Author | Amaia Porteiro
Digital transformation is radically changing our environment and our cities. Now that we have the appropriate tools, perhaps it is also time to reconsider the structural challenges of our city administrations and governments, in order to make them become more efficient, transparent and inclusive.
45% of the world’s population lives in cities and the percentage will continue to increase in the coming decades. Our cities are smarter thanks to new digital tools, but are the administrations too?
Now that we have the tools, there are no excuses for not making that change. It is just a case of finding a starting point. What exactly is needed to achieve a more agile and smarter government?
During the Smart City Expo World Congress 2019 held in Barcelona, a panel focusing on the most innovative cities in this area revealed that all of their conclusions were similar. According to the panel members, smart cities of the future need to be:
- More agile. Able to adapt quickly. This includes working on lean budgeting for the low-scale and rapid implementation and testing of ideas under a fail fast approach.
- More transparent. Everyone must be given access to the data collected, so that all stakeholders can take part in the subsequent decision-making processes based on such data. Transparency will be crucial in order to regain the much-needed trust of citizens in their institutions and encourage their participation.
- More participatory. People must be at the centre of all the improvement strategies. Citizens must take an active role in the changes; they need to be heard and their requirements must be addressed.
- More inclusive. All sectors of society, including minority groups, must be represented when designing solutions to promote equity.
The future of citizen-focused governments: paperless and participatory
Aisha Bin Bishr, Director of Smart Dubai, presented the experience of the capital of the Emirates, which is close to achieving its objective of having a fully digital and paperless government by 2021. To achieve this, Bin Bishr explained that the processes of all the citizen journey services must be simplified and digitalised, more than 600 in the case of Dubai.

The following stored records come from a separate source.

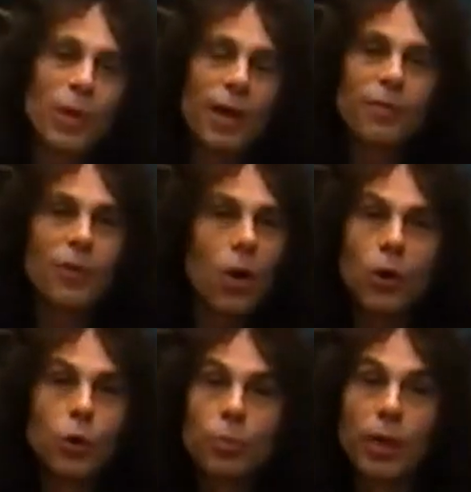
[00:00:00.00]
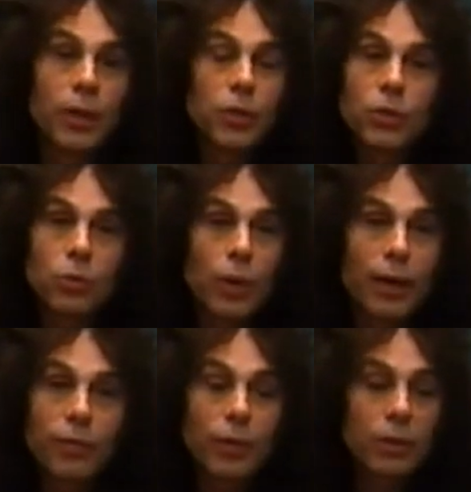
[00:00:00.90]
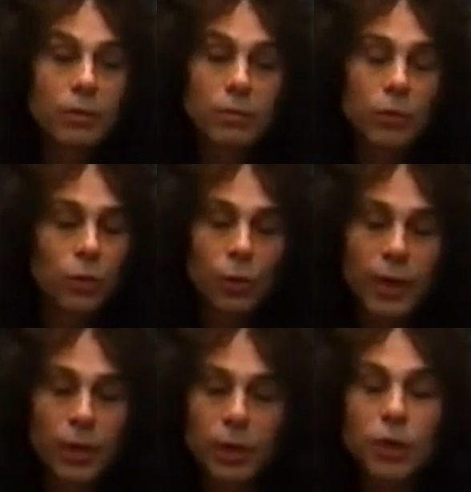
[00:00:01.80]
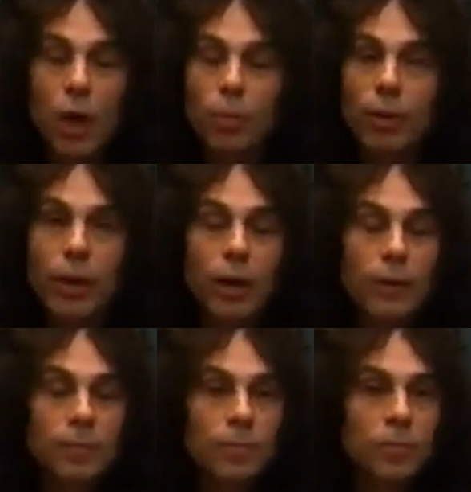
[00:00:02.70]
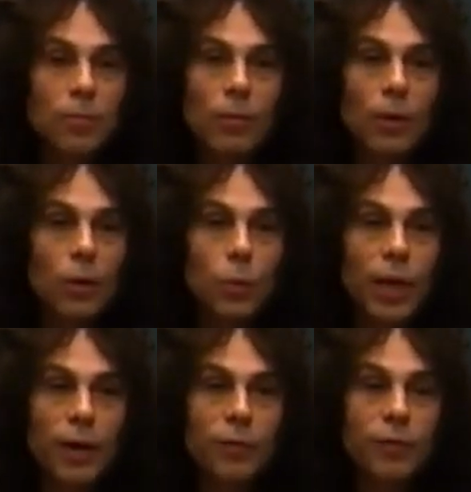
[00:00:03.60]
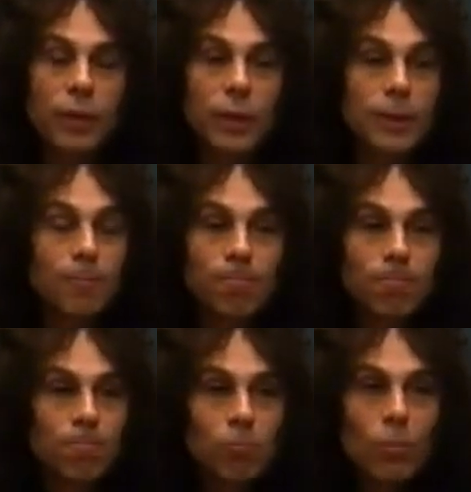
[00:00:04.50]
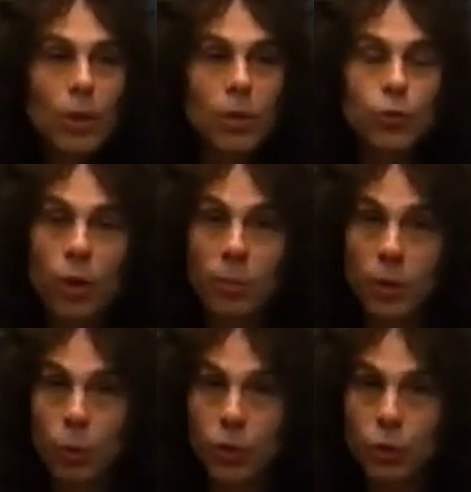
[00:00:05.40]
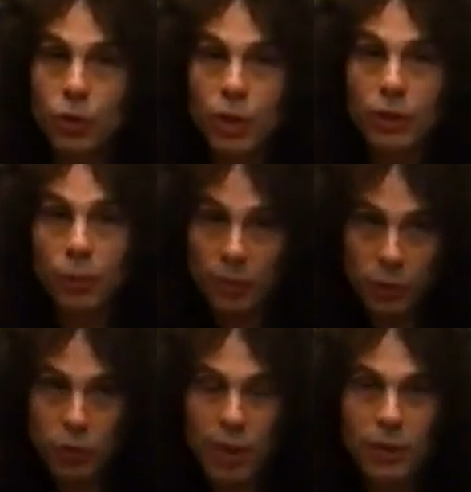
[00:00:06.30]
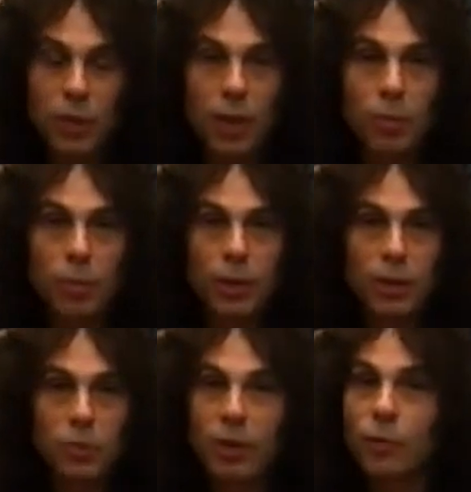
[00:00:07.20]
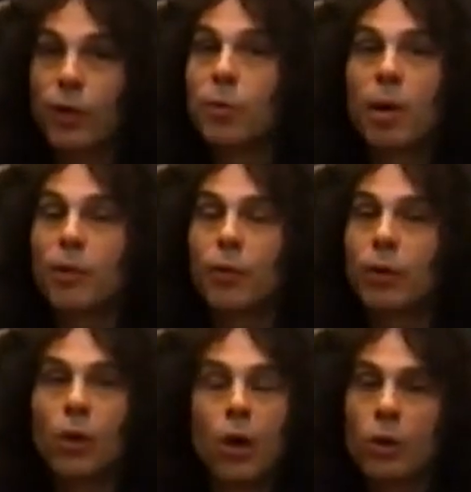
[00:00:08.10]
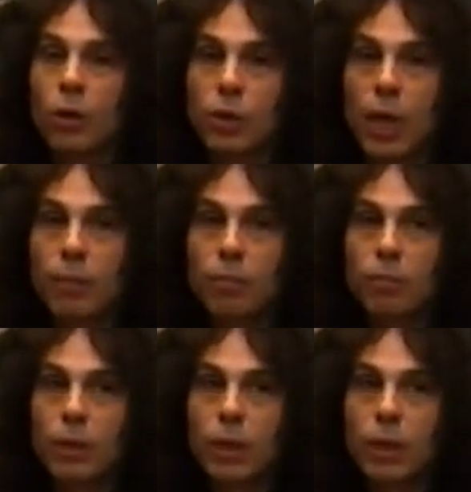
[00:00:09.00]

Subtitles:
We have all new players. We have a great young guitar player. We have a drummer that we've used on this album that has been a friend of mine for a long, long time.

It is also essential to integrate all sectors in decision-making processes: from the institutional and academic sectors, to the collaboration with the private sector and the representation of all groups of citizens (including the most disadvantaged sectors), as well as all the nationalities that live in a city. The aim is to generate an open dialogue between the community and the centre of urban power.
Decision making must be as inclusive as possible. “Citizens must be aware of their importance and take over the decision-making process” -Rohey Malick Lowe, major of Banjul (Gambia), emphasized. In the case of her city, as with many others in Africa, the inclusion of the large rural population that has moved to the capital in development processes has been crucial, giving women a voice.

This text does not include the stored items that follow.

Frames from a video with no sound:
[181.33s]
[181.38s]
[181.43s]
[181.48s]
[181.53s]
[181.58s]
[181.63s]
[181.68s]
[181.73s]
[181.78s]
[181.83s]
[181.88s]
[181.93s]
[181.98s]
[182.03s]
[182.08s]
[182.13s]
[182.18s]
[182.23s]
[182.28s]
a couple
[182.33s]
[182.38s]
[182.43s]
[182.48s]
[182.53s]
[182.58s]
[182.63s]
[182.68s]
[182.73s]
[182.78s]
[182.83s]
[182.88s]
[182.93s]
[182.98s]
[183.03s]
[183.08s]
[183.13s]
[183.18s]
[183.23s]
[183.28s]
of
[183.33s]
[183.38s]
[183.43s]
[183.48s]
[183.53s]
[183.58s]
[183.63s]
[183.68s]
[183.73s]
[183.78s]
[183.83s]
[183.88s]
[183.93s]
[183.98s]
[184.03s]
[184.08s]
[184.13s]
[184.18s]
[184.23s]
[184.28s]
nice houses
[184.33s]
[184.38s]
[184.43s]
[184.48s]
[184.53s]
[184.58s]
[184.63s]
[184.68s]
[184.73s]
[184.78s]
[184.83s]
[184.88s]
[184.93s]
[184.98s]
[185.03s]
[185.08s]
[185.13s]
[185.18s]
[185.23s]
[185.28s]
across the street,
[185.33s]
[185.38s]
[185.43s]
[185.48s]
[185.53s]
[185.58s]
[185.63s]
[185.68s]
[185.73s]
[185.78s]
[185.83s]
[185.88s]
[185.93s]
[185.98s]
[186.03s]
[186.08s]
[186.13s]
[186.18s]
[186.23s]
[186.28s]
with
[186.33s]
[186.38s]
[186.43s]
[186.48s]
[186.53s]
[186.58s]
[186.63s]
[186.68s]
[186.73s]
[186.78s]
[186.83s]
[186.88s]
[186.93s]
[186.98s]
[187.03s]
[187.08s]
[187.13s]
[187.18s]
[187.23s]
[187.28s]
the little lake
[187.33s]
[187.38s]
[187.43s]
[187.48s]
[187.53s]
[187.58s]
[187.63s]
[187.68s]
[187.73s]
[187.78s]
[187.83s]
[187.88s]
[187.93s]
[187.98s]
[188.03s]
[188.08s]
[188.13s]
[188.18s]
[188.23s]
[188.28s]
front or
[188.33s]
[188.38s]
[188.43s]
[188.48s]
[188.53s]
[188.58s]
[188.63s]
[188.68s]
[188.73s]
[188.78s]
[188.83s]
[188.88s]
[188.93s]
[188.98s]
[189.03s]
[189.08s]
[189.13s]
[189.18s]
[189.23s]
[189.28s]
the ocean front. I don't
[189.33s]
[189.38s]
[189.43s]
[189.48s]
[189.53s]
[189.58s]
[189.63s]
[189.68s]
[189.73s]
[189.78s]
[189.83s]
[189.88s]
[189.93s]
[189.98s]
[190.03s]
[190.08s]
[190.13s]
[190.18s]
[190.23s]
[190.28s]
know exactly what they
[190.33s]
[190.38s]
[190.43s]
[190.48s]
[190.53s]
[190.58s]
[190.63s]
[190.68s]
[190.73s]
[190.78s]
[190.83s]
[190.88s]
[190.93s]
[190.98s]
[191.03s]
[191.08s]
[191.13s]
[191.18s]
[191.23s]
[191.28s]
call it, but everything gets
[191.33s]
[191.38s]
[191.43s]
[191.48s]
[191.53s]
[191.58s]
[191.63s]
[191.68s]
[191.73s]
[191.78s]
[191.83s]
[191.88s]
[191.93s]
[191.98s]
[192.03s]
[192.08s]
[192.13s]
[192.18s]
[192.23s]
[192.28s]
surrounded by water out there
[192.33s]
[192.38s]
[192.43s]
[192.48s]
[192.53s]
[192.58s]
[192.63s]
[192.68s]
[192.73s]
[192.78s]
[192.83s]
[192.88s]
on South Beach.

If their contribution is to be genuine, citizens must not just be seen as mere “data generators”, instead, they must have suitable platforms and digital applications that enable their participation.

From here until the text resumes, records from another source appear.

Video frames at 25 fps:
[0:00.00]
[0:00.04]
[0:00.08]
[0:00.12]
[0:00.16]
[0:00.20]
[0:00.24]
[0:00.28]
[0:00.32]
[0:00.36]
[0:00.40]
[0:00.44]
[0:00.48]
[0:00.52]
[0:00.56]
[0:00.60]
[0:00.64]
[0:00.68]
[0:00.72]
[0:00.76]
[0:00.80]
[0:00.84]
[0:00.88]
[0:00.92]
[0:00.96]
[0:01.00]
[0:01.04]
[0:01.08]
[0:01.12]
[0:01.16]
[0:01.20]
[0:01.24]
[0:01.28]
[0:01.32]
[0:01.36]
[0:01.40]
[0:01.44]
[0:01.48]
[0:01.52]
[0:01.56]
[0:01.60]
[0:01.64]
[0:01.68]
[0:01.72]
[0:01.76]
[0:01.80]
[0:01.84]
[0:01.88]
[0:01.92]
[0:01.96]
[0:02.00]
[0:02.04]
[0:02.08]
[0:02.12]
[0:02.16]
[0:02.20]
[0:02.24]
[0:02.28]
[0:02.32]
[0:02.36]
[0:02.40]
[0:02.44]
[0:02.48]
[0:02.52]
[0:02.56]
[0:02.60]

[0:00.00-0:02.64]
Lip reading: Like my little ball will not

In terms of the private sector, the experience of the city of Los Angeles, with its CleanTech Incubator and its IoT Consortium, suggests that the collaboration between companies and institutions should not translate into large projects, but small agreements that enable an agile and experimental approach. Companies should also get involved from the strategic planning stage and not just during the execution phase.
Aisha Bin Bishr recommends not forgetting about start-ups. The Director of Smart Dubai commented that “most innovative solutions are provided by these”. Accordingly, the government of Dubai has established that at least 10% of the agreements between the municipal government and companies must be conducted with start-ups that propose improvements.
A change of scene: collaboration between cities
Traditionally, urban development and planning was defined by the framework designed by each country’s central government. Smart cities are giving way to a revolutionary change of model: the creation of inter-citizen and supra-national collaborative structures. This means the experience and knowledge of each city can be shared with other cities on their network, regardless of whether or not they belong to the same country.
Another advantage for cities with small budgets is that each member of this collaborative network can test a specific aspect of urban planning, working by niches in order to subsequently share the data, conclusions and solutions implemented among all of them. This system can create tension with more centralist state governments, such as Banjul, but it offers unquestionable advantages for the urban development of small and medium-sized cities.
In short, shared knowledge together with digital technology will be crucial for a more agile, efficient and economic development of smart cities in the coming years.